Stored data entries:
+ + + +

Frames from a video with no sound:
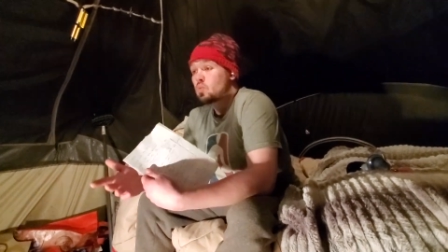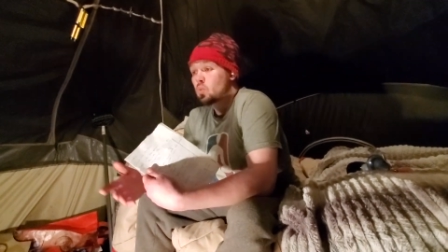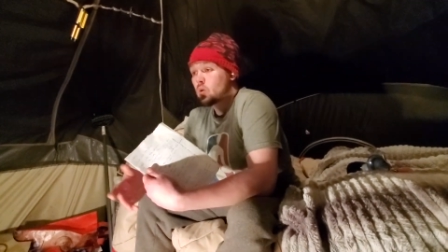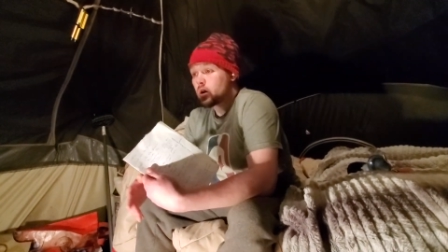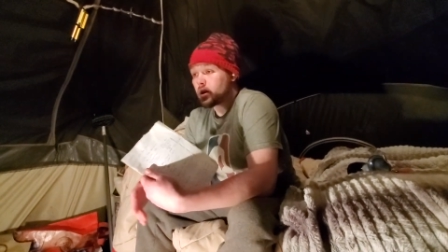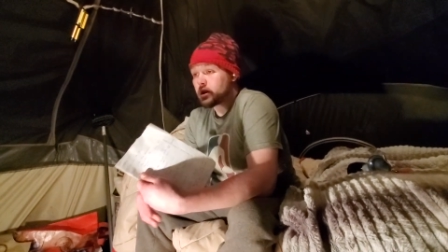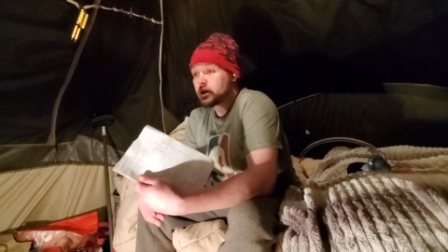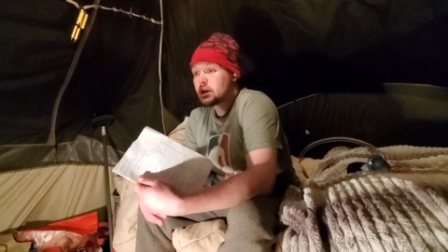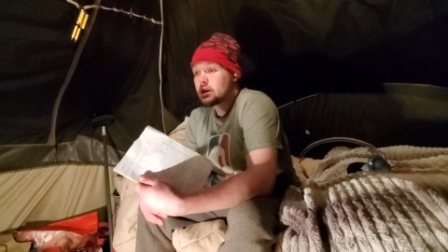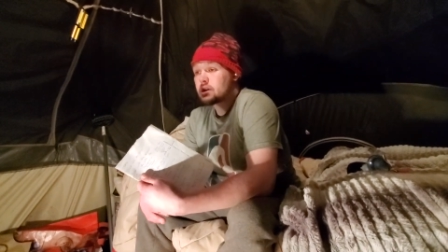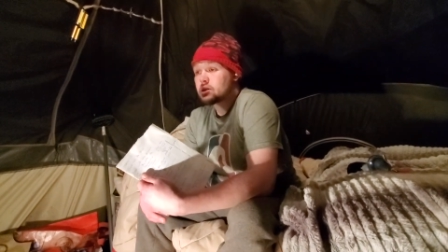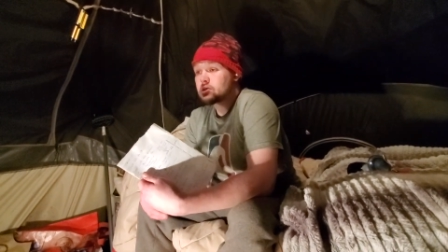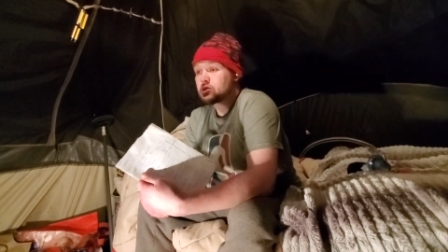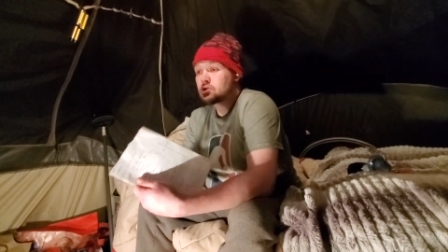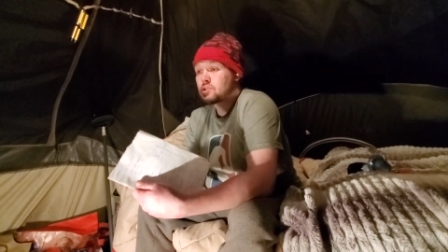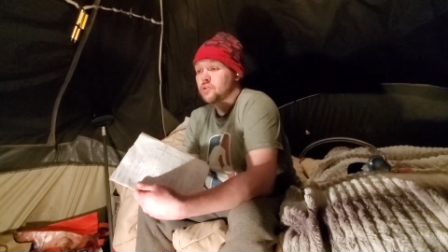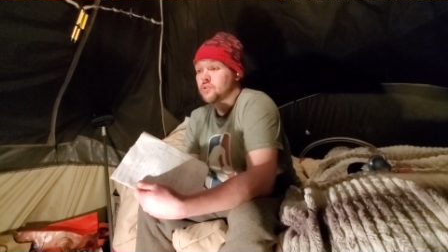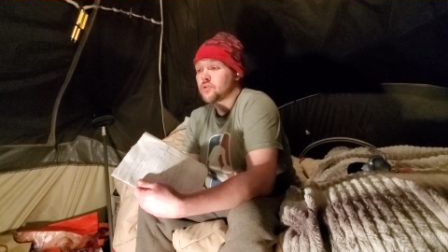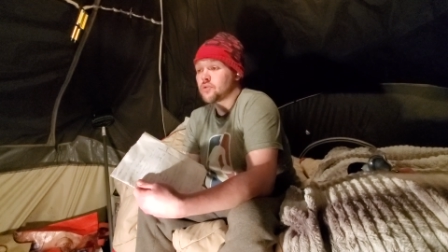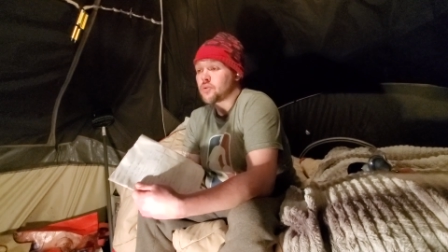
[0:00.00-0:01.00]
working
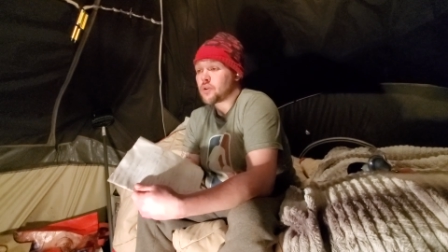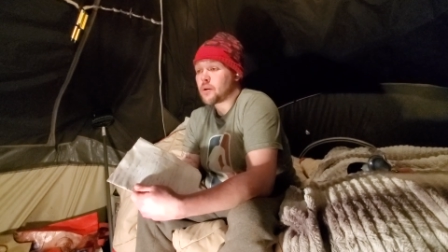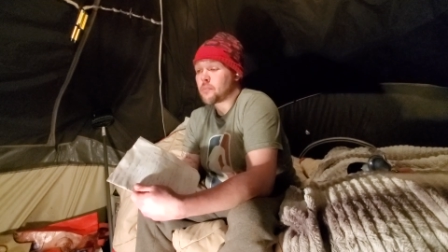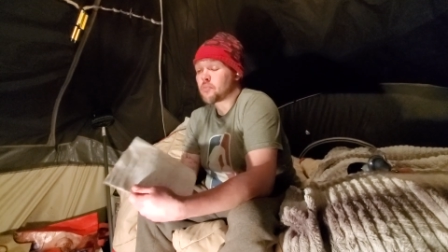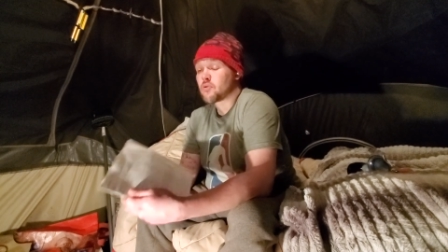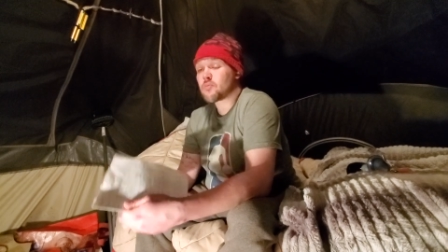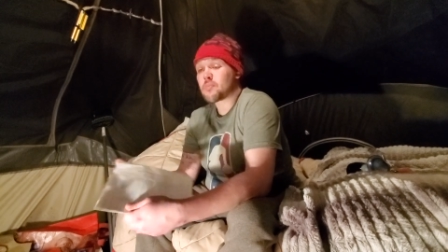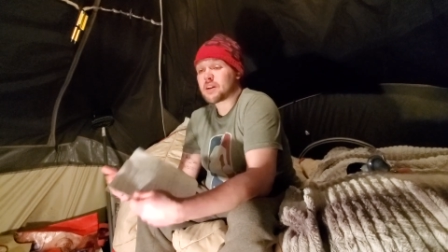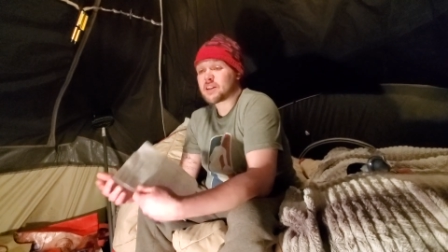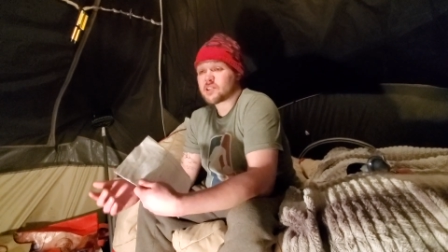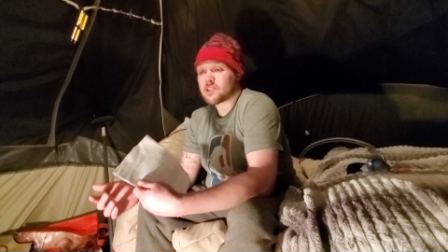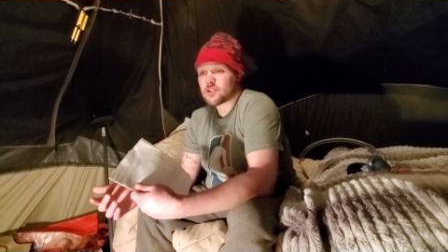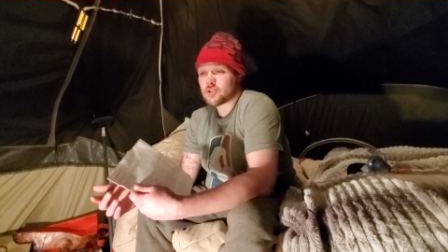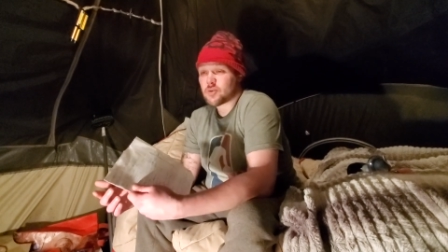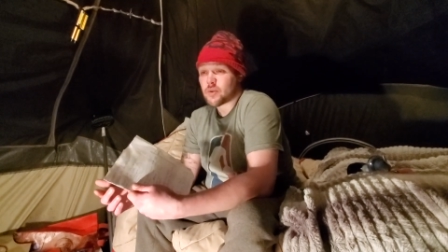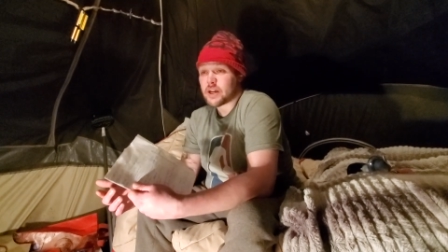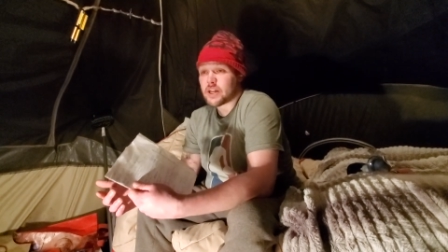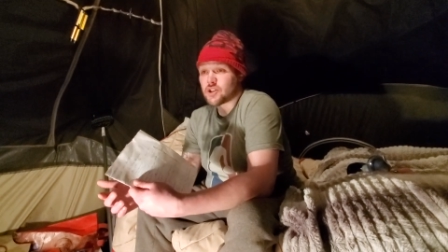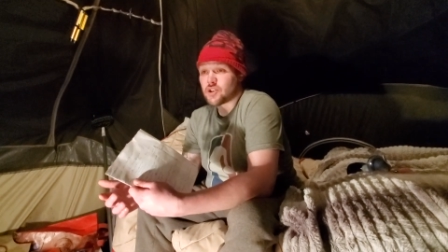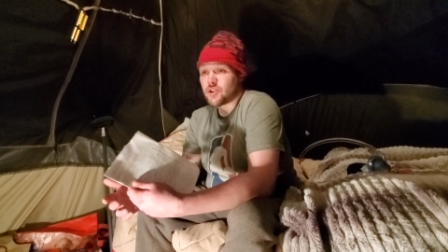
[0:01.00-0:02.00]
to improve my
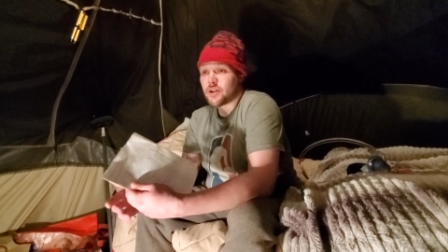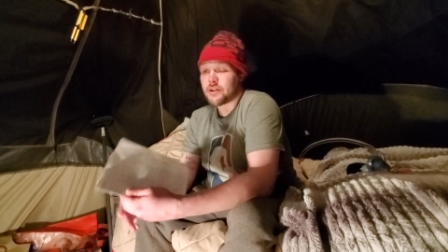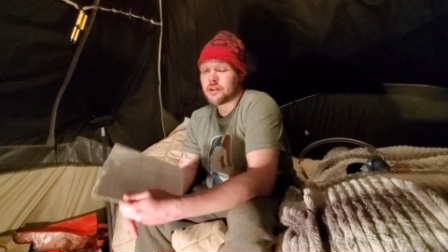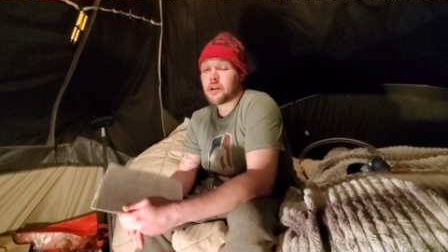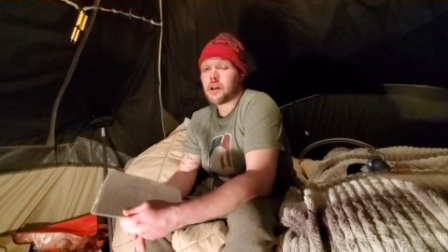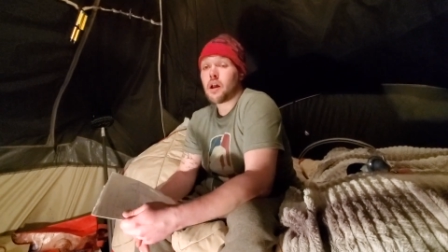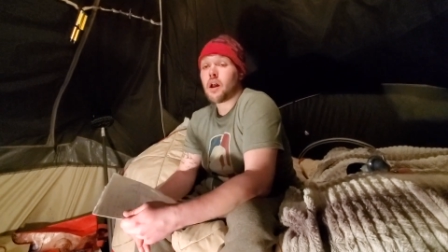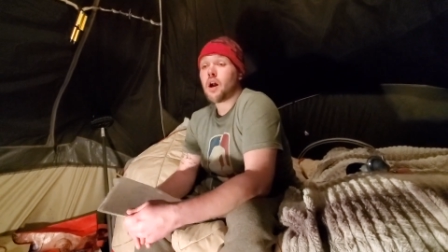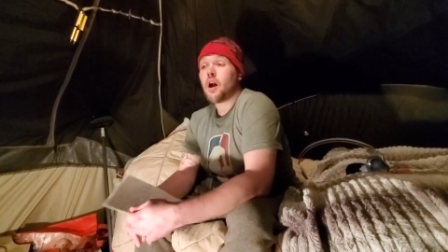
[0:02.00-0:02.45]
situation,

+ + + +

Aim of the exercise: Transcribe all the data word for word; the images stay out.

Result of this task:
Frames from a video with no sound:
[0:00.00-0:01.00]
working
[0:01.00-0:02.00]
to improve my
[0:02.00-0:02.45]
situation,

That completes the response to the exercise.